SG LCG-2 7 0 Guide
From EGEE-see WIki
This guide is based on the experiences gained by AEGIS01-PHY-SCL admins at the Scientific Computing Laboratory of the Institute of Physics in Belgrade, http://scl.phy.bg.ac.yu/
All files used in this guide can be found on http://lcg.phy.bg.ac.yu/LCG-2_7_0/
Real configuration files for AEGIS01-PHY-SCL site can be found on http://lcg.phy.bg.ac.yu/LCG-2_7_0/AEGIS/
SEE-GRID adjusted yaim files can be found on http://lcg.phy.bg.ac.yu/LCG-2_7_0/yaim/
The official upgrade and installation guide can be found on http://lcg.web.cern.ch/LCG/Sites/releases.html
0) SCL scripts for easier administration
A small set of scripts developed at AEGIS01-PHY-SCL, enabling
a) providing public/private key based ssh authentication among all nodes
b) scp of file from one node to all other nodes (or to all WNs, or to all nodes except for WNs)

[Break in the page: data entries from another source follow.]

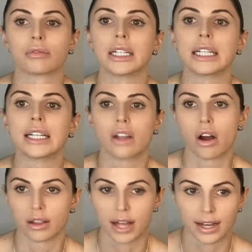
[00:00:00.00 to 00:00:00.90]
really
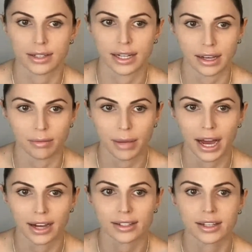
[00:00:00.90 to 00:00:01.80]
long-lasting
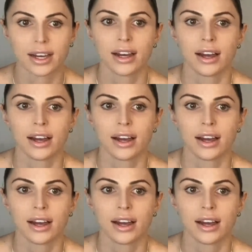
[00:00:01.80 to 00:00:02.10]
impacts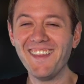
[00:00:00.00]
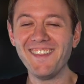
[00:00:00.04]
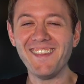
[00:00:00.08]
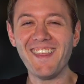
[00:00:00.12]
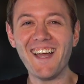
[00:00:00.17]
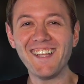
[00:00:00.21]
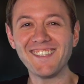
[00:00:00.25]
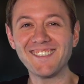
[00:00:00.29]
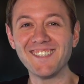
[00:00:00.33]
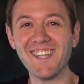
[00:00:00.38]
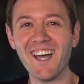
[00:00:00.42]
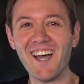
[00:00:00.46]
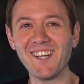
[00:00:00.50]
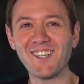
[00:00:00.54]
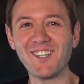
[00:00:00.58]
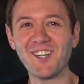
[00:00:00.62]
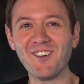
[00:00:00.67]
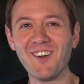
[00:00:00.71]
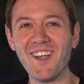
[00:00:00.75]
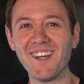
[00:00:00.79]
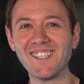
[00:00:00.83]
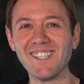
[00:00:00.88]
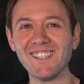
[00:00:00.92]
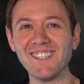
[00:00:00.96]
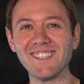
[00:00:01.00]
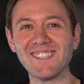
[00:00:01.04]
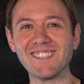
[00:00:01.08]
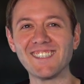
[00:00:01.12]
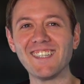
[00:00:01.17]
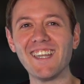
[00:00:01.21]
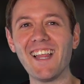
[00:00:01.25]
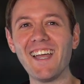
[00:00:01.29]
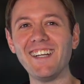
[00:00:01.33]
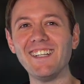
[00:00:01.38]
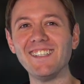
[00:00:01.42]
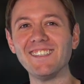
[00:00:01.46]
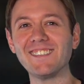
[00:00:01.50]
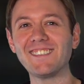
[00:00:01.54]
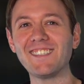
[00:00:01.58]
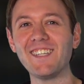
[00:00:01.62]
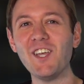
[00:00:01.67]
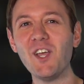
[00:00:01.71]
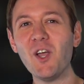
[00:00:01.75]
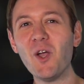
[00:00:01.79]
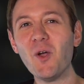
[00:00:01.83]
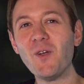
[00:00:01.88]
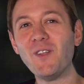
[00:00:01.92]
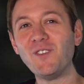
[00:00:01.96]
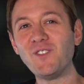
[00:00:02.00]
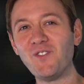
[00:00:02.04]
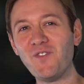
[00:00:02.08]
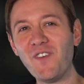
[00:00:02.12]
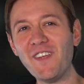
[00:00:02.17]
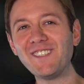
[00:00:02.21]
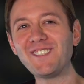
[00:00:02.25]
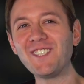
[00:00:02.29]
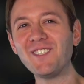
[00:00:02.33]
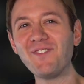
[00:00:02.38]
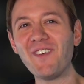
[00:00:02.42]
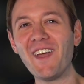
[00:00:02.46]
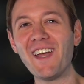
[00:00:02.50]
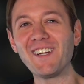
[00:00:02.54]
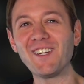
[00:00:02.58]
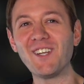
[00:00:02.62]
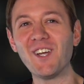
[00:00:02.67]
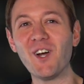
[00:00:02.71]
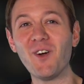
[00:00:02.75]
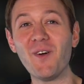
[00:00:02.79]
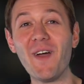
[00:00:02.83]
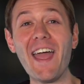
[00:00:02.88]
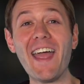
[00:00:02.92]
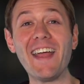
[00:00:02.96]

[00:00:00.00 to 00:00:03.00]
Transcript: That's not correct in the slightest. It's Vincent van Gogh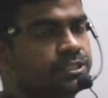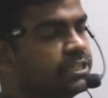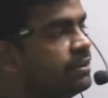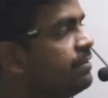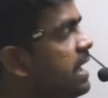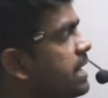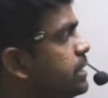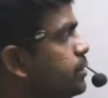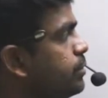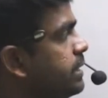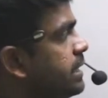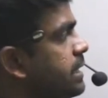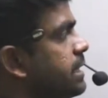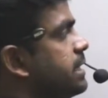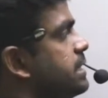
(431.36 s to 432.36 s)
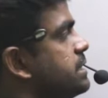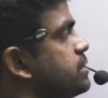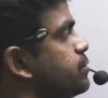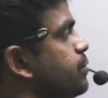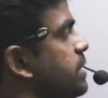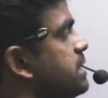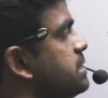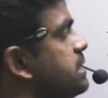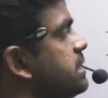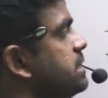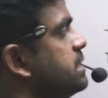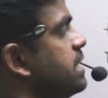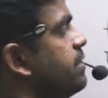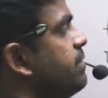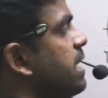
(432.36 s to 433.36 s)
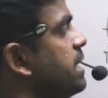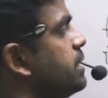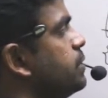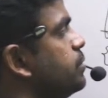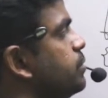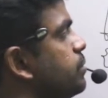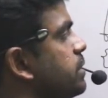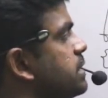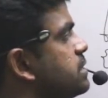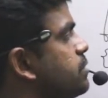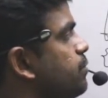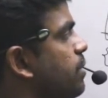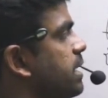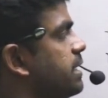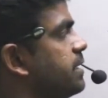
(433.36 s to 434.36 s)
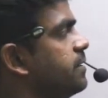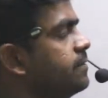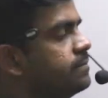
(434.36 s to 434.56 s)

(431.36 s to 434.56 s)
J value increase. What is that? J value is a 1.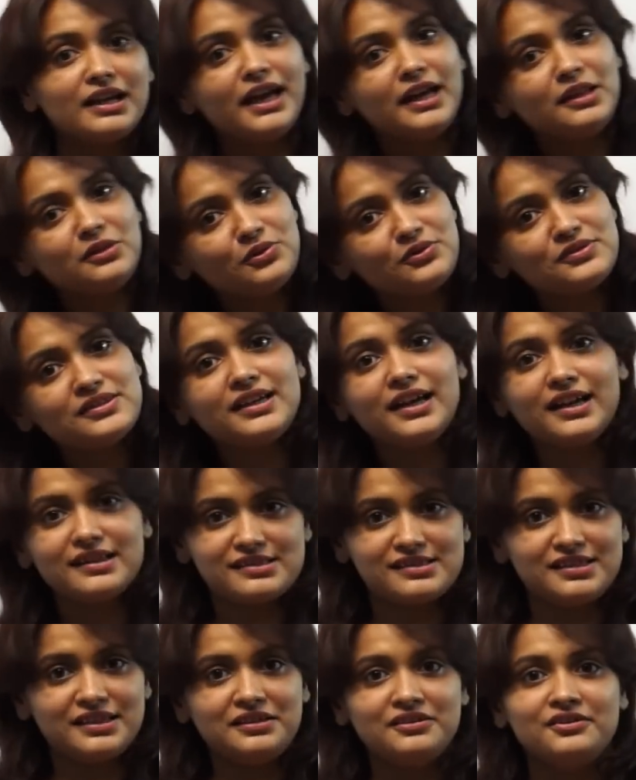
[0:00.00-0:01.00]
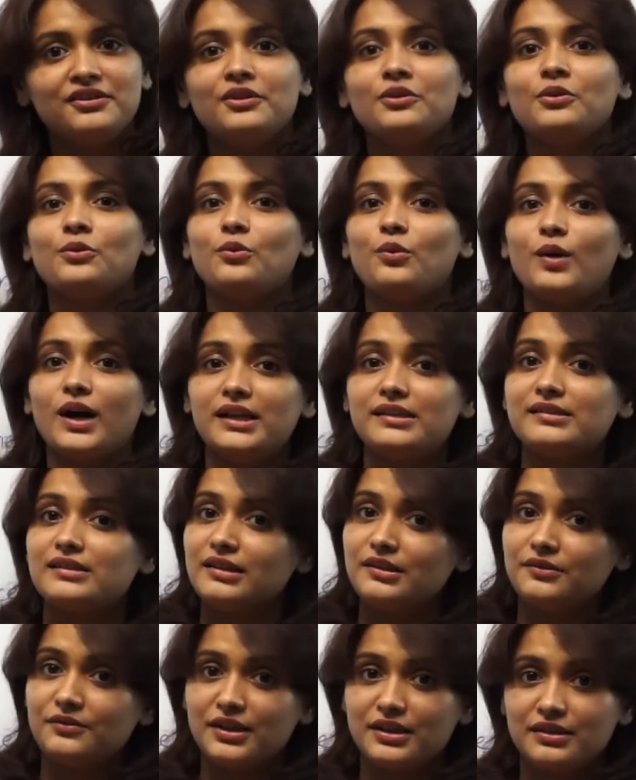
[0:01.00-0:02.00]
enthusiastic while
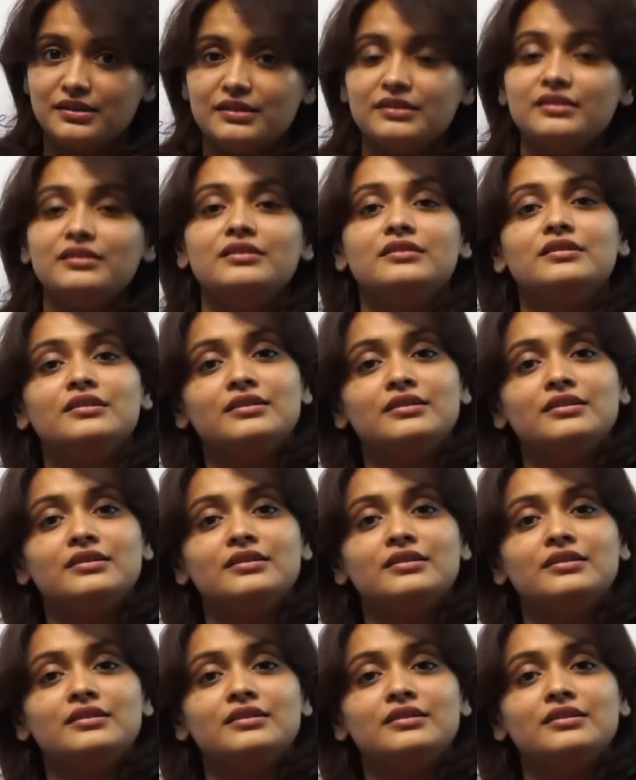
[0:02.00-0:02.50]
delivering the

c) execution of the issued command on all nodes (or on all WNs, or on all nodes except for WNs)
can be found on http://lcg.phy.bg.ac.yu/LCG-2_7_0/scl-scripts.tgz
Read README file for more details.
1) Backup
Please backup your site-info.def, wn-list.conf, and users.conf files if you are keeping them in /opt/lcg/yaim/examples/ directory, since they can be overwritten by yaim upgrade. It should not happen with the latest version of yaim, but it is better to be on the safe side. Feel free to backup all other conf files you have customized. Just be aware not to copy them afterwards over the upgraded ones, but do diff and change appropriate values, since even format can be different!
2) Scheduled downtime
Before starting the upgrade, you should declare downtime and disable all of your queues. To declare downtime, you can send an e-mail to see-grid-gim@see-grid.org; later SEE-GRID GOCDB will be used for this. To disable the queues, execute as root on your CE:
qdisable seegrid dteam
Add here also other queues you may have configured. Your site will not accept any further jobs. However, you may have some running jobs. You should wait until all of them are executed, and only then start with the upgrade.
3) OS upgrade
You are encouraged to upgrade your OS as well to the latest version. If you are using Scientific Linux < 3.0.5, you can upgrade using the following procedure: change /etc/apt/sources.list.d/sl.list on all of your nodes so that it contains
rpm ftp://ftp.scientificlinux.org/linux/scientific/ 305/i386/apt-rpm os updates contrib
and remove repositories for previous SL versions. After that, execute
apt-get update
apt-get dist-upgrade
apt-get upgrade-kernel
4) Latest YAIM installation
Download and install latest yaim version on all of your nodes:
wget http://grid-deployment.web.cern.ch/grid-deployment/gis/yaim/lcg-yaim-latest.rpm
rpm -Uvh lcg-yaim-latest.rpm
You should also apply SEE-GRID customizations. AFTER installing the latest yaim on all nodes, replace
/opt/lcg/yaim/scripts/node-info.def with http://lcg.phy.bg.ac.yu/LCG-2_7_0/yaim/node-info.def
/opt/lcg/yaim/functions/config_gip with http://lcg.phy.bg.ac.yu/LCG-2_7_0/yaim/config_gip
/opt/lcg/yaim/functions/config_fmon_client with http://lcg.phy.bg.ac.yu/LCG-2_7_0/yaim/config_fmon_client
The customizations provide gridice agent configuration on WNs (node-info.def and configure_fmon_client), ntp monitoring by gridice on all nodes (config_fmon_client), as well as prividing more meaningful information published by the information system using newly introduced variables (SITE_SUPPORT, SITE_SECURITY, PHYSICAL_CPUS, LOGICAL_CPUS) that need to be defined in site-info.def (already present in the SEE-GRID templates). You can do diff between customized and original files and further change them to suite your needs. Be aware that you need to replace these files after any yaim upgrade is applied on your site. Be aware also that you need to replace these files on all of your nodes!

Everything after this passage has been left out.